Excerpt of a Saturday New York Times editorial

REPORTS of some schools adopting peanut-free zones in lunchrooms and even total peanut butter bans may sound like a freakish health fad, but there have been rare cases where children who were severely allergic to peanuts have died after coming into contact with peanuts in school. With increased reports of food allergies among children, the impetus to protect the susceptible is understandable.

About 7 percent of children have some kind of food allergy, with effects that can range from mild itching to traumatic shock or the closing of breathing passages. While less than 1 percent of children are allergic to peanuts, peanut allergies can be more severe than allergies to other foods. Although there are very few deaths a year from food allergies, schools would still be wise to develop policies on this issue, particularly if a student comes forward with this problem.

Most experts, however, say banning a food is not a good solution, except perhaps in very controlled settings. Besides, banning one food might cause other parents to demand other bans.

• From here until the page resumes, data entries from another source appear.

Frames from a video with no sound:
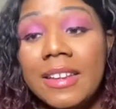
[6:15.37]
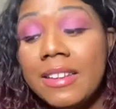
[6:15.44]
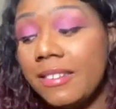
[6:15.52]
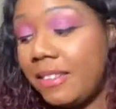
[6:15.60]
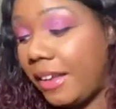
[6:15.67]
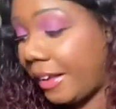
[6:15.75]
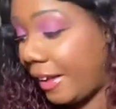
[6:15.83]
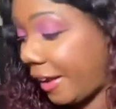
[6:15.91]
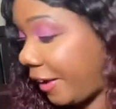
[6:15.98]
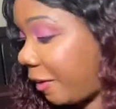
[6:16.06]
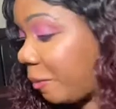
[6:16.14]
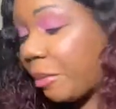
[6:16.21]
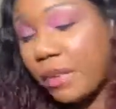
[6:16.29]
Take a
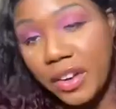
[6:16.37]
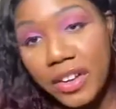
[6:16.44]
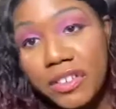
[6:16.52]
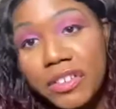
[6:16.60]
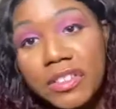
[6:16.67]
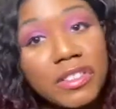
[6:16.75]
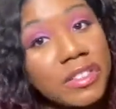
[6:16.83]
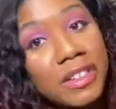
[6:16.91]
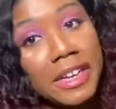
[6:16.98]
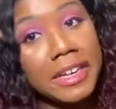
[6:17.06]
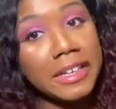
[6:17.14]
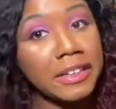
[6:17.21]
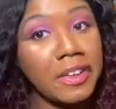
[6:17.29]
brush
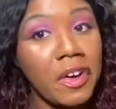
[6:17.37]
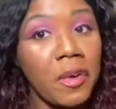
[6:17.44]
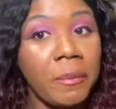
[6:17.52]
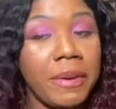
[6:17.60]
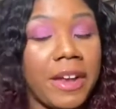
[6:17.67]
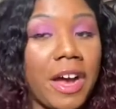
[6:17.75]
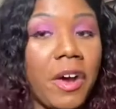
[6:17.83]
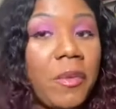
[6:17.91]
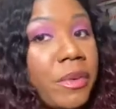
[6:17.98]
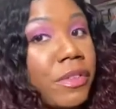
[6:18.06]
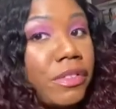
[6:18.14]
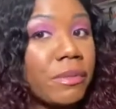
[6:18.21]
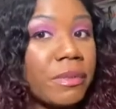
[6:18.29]
and comb it out with
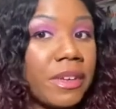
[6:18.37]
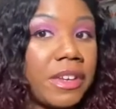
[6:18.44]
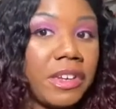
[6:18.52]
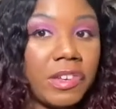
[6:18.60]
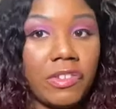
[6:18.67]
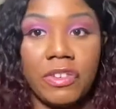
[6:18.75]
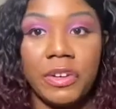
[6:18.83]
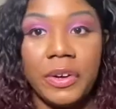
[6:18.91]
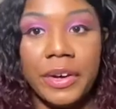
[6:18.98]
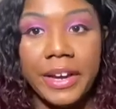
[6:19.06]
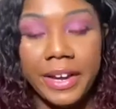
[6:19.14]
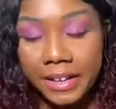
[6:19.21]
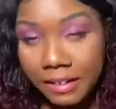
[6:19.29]
some conditioner,
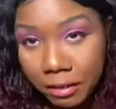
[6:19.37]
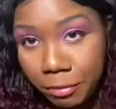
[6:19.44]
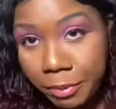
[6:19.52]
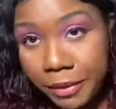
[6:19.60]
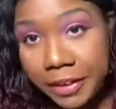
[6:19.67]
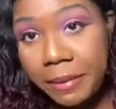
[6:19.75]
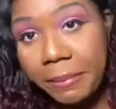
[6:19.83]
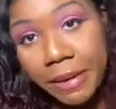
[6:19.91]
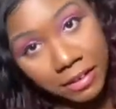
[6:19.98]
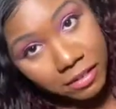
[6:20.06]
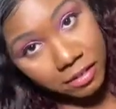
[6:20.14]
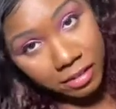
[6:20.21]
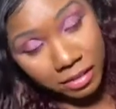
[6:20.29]
and it's pretty much
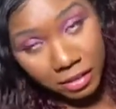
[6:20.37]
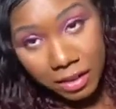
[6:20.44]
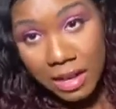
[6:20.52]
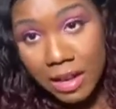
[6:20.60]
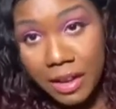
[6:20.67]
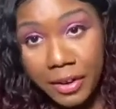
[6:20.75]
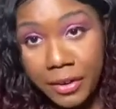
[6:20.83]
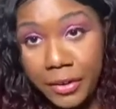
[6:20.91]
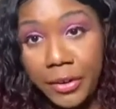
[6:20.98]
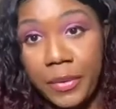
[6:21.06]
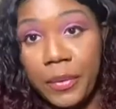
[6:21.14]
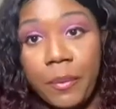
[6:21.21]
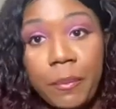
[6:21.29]

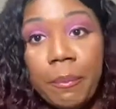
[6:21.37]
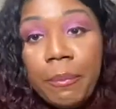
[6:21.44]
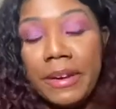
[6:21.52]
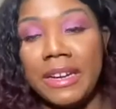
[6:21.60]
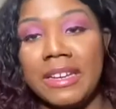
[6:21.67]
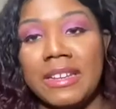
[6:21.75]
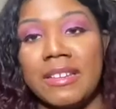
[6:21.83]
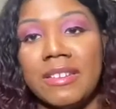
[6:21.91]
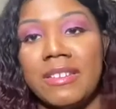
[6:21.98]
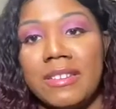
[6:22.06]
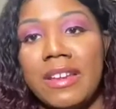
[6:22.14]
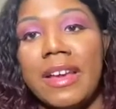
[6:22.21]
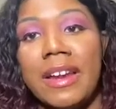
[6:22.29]
new, but it does
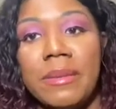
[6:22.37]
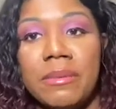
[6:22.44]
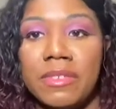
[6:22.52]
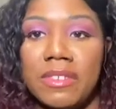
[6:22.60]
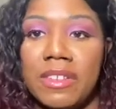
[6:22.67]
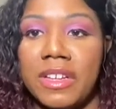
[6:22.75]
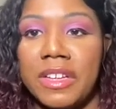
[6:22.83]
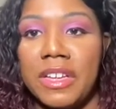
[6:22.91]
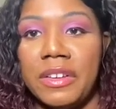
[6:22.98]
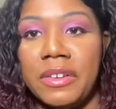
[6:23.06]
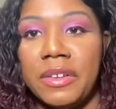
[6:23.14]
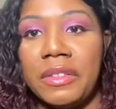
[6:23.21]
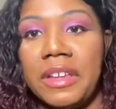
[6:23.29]
shed. I'm just gonna
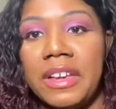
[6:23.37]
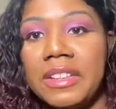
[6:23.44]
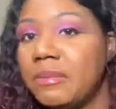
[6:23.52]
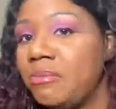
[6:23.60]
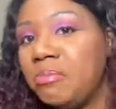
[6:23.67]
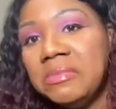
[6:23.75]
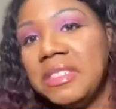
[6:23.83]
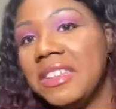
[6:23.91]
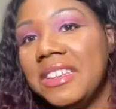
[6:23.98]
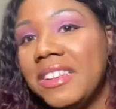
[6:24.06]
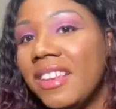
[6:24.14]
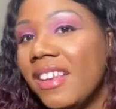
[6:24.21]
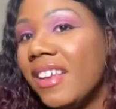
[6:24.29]
like that.
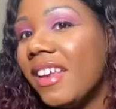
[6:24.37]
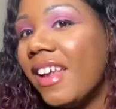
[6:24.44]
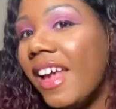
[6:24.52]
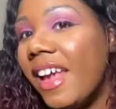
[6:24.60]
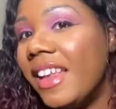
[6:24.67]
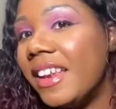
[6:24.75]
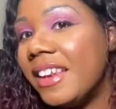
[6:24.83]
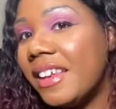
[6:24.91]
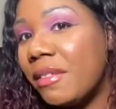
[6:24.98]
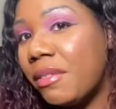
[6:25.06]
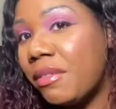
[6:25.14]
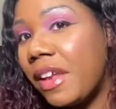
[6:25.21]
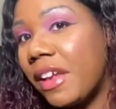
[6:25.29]
And it
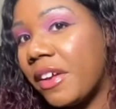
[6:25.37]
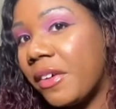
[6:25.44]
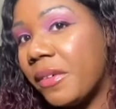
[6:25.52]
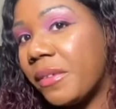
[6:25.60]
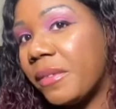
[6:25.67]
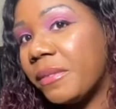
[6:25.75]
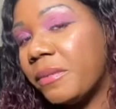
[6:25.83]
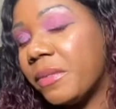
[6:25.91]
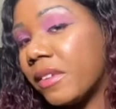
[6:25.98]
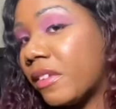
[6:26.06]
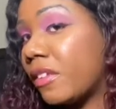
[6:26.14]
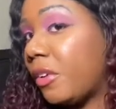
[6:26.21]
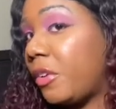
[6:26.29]
does tangle.
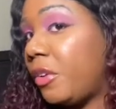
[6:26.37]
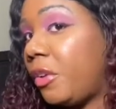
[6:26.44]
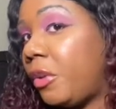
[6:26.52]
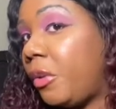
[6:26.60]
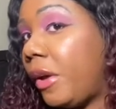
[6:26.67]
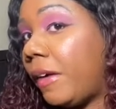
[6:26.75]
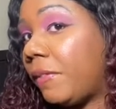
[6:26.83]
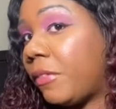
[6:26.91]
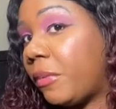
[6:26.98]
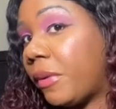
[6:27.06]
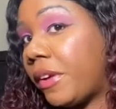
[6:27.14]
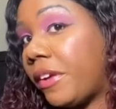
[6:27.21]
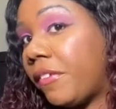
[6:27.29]
So you do have to
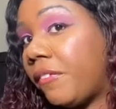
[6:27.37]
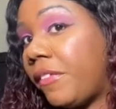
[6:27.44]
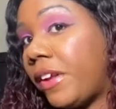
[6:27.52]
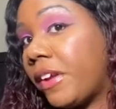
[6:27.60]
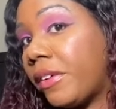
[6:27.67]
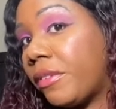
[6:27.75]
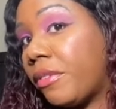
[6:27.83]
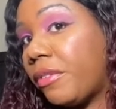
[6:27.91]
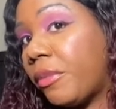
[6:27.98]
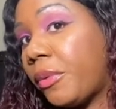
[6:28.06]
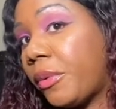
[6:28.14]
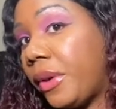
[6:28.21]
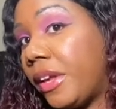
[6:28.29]
run your fingers
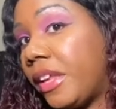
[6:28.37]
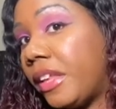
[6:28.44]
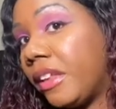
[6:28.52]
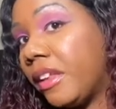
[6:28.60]
through it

Instead of bans, the American Academy of Allergy, Asthma and Immunology recommends that schools clearly identify the ingredients in all foods served, and have medical response plans, including access to epinephrine injections to stop severe allergic reactions.

Parents of children who are severely allergic have good reason to fear what happens in cafeterias. There is probably no way to eliminate all risk, but schools have a responsibility to create policies that reduce this hazard.